M. Brooking reconnaît qu'il existe un risque de débordement qui pourrait nuire à la population russe, au-delà de ses seuls militaires et dirigeants politiques.
"On observe à travers l'histoire que les actions violentes d'un pays contre un autre mènent à des appels à la violence, à l'intolérance ou à la haine contre les étrangers associés au pays agresseur", explique-t-il. "On peut penser aux persécutions aux Etats-Unis contre les Allemands pendant la Première Guerre mondiale ou contre les Japonais pendant la Seconde Guerre mondiale."
Pour autant, le changement proposé par Facebook "désapprouve clairement les appels à la déshumanisation de l'ensemble des Russes", rappelle M. Brooking.
Ce n'est pas la première fois que le groupe de Mark Zuckerberg tolère ce genre de publications même si les exemples sont rares: en juin 2021, le réseau avait ainsi autorisé pendant 2 semaines des messages d'opposants iraniens appelant à la mort de l'ayatollah Ali Khamenei.
Twitter n'a pour sa part pas fait d'annonce récente concernant une mise à jour de son règlement sur les contenus violents.
La plateforme n'a pas supprimé la semaine dernière un tweet du sénateur américain Lindsey Graham, où l'élu républicain appelait à l'assassinat du président russe Vladimir Poutine pour mettre un terme à la guerre. Twitter a par la suite confirmé au site The Daily Beast que cette publication n'enfreignait pas son règlement.
Sollicitée par l'AFP, l'entreprise n'a pas réagi dans l'immédiat.
- Facebook bloqué en Russie -
La Russie a bloqué Facebook sur son territoire la semaine dernière, en représailles à la décision du groupe californien d'interdire des médias proches du pouvoir (dont la chaîne RT et le site Sputnik) en Europe.

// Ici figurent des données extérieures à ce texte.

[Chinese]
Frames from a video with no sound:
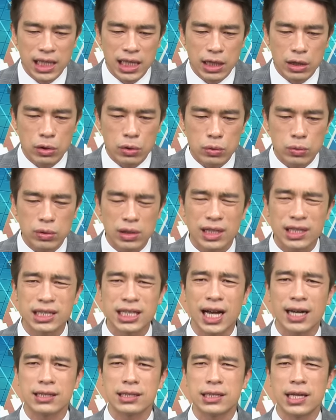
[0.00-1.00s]
一路的
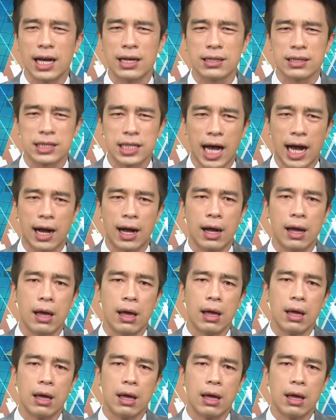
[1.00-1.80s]
向上涨啊！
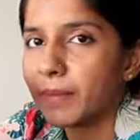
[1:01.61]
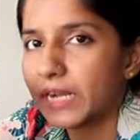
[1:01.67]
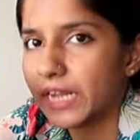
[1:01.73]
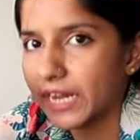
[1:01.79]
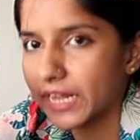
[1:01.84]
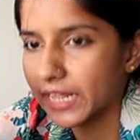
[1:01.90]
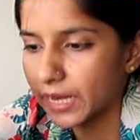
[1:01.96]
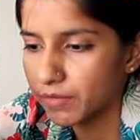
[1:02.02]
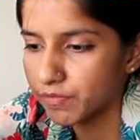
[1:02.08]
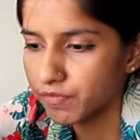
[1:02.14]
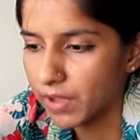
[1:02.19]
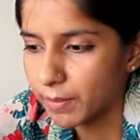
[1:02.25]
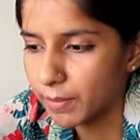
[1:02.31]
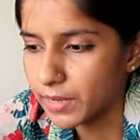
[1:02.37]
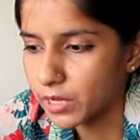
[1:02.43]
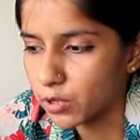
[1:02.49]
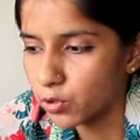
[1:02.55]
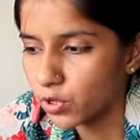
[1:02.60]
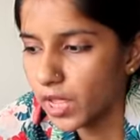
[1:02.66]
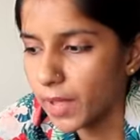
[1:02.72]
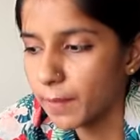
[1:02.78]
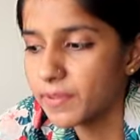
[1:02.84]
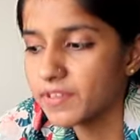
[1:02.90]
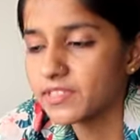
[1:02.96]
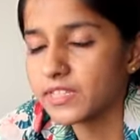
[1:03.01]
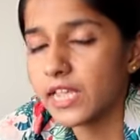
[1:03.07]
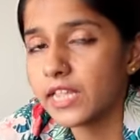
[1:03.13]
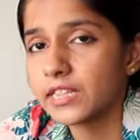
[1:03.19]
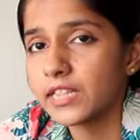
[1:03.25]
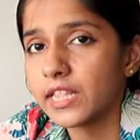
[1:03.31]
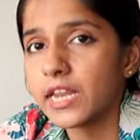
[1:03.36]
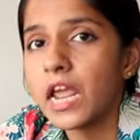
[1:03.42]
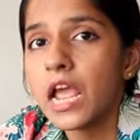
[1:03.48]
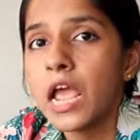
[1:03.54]
बटर क्रेप फैब्रिक हो गया अब इसके
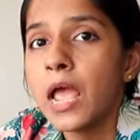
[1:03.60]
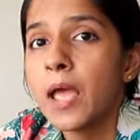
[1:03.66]
अंदर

Elle a rejoint le club très fermé des pays interdisant le plus grand réseau social du monde, aux côtés de la Chine et de la Corée du Nord.
L'accès à Twitter est lui très fortement restreint en Russie pour des raisons similaires au blocage de Facebook.

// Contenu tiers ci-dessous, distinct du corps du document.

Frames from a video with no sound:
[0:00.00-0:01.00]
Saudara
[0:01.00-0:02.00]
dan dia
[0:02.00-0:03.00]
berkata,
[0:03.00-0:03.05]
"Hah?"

Une loi punissant de jusqu'à quinze ans de prison la propagation d'informations visant à "discréditer" les forces militaires russes ou les appels à sanctionner Moscou a également été votée la semaine dernière.
Sous la pression des responsables politiques ukrainiens et de groupes d'activistes, la majorité des piliers technologiques américains ont coupé les ponts avec Moscou depuis le début de l'invasion de l'Ukraine.

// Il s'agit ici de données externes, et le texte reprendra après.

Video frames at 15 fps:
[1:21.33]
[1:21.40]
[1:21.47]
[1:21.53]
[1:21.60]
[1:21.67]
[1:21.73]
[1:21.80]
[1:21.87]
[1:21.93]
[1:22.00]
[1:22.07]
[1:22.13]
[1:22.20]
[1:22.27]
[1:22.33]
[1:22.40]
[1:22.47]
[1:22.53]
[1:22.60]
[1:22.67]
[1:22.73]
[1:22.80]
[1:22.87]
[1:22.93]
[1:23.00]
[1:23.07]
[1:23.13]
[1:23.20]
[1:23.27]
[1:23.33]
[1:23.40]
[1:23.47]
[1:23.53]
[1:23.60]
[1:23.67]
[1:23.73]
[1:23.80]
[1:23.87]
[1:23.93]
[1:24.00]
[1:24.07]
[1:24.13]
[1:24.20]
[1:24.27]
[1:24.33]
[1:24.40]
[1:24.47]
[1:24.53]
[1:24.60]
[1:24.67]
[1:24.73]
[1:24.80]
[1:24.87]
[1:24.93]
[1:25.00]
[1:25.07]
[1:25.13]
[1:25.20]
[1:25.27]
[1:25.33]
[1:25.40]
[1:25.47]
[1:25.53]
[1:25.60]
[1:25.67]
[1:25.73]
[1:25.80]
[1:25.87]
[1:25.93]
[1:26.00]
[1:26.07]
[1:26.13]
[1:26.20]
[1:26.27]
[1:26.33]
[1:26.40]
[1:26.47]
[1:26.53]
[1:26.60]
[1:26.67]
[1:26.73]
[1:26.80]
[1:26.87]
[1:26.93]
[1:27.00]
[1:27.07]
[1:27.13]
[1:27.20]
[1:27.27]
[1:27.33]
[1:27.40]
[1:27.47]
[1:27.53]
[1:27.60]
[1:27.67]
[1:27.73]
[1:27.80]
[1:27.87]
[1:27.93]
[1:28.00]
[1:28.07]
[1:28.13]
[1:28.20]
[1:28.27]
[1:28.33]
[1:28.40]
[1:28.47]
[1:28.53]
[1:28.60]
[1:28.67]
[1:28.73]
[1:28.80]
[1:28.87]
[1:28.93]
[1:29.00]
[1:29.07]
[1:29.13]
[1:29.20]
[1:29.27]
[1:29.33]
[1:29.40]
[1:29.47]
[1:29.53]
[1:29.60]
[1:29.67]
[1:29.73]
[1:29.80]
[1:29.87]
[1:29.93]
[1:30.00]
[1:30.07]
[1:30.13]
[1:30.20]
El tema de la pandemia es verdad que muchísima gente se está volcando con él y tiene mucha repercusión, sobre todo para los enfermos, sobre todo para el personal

Microsoft et Apple ont interrompu leurs ventes de produits dans le pays, tandis que Netflix, Intel ou encore Airbnb y ont suspendu leurs activités.
Jeudi, Google qui ne vend déjà plus de publicité en Russie, a annoncé aux développeurs d'applications qu'il suspendrait "dans les prochains jours" les options de paiement sur sa boutique en ligne dans le pays, empêchant ainsi les utilisateurs d'acheter des apps, des jeux ou des biens numériques.
Les utilisateurs russes pourront toujours néanmoins télécharger et utiliser les applications gratuites.